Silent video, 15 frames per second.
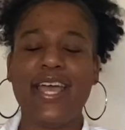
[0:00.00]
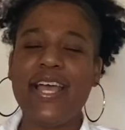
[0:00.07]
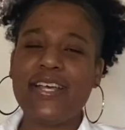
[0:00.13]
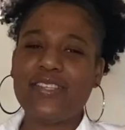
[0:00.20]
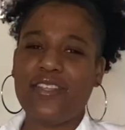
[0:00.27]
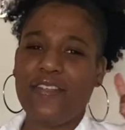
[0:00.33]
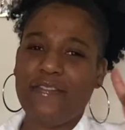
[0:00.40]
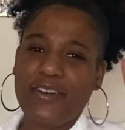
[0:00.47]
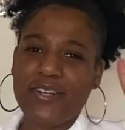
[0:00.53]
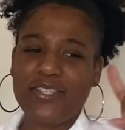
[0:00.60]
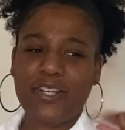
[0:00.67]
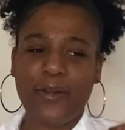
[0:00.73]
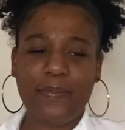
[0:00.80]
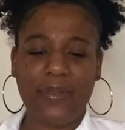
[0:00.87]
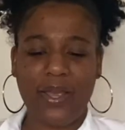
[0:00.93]
So the first
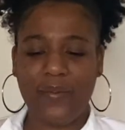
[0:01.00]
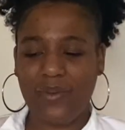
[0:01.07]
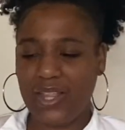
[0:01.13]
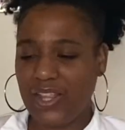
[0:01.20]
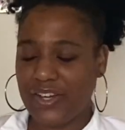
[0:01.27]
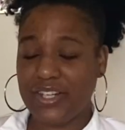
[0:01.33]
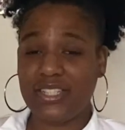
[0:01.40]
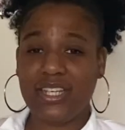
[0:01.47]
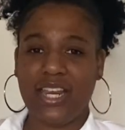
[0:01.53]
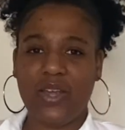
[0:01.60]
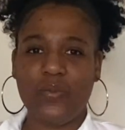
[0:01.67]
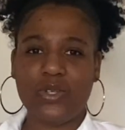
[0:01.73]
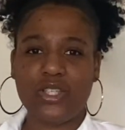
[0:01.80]
term that we learned today was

* **The problem**
An exact copy of the listing above is to be set down, with no pictures in it.

* **Written response**
Silent video, 15 frames per second.
[0:00.00]
[0:00.07]
[0:00.13]
[0:00.20]
[0:00.27]
[0:00.33]
[0:00.40]
[0:00.47]
[0:00.53]
[0:00.60]
[0:00.67]
[0:00.73]
[0:00.80]
[0:00.87]
[0:00.93]
So the first
[0:01.00]
[0:01.07]
[0:01.13]
[0:01.20]
[0:01.27]
[0:01.33]
[0:01.40]
[0:01.47]
[0:01.53]
[0:01.60]
[0:01.67]
[0:01.73]
[0:01.80]
term that we learned today was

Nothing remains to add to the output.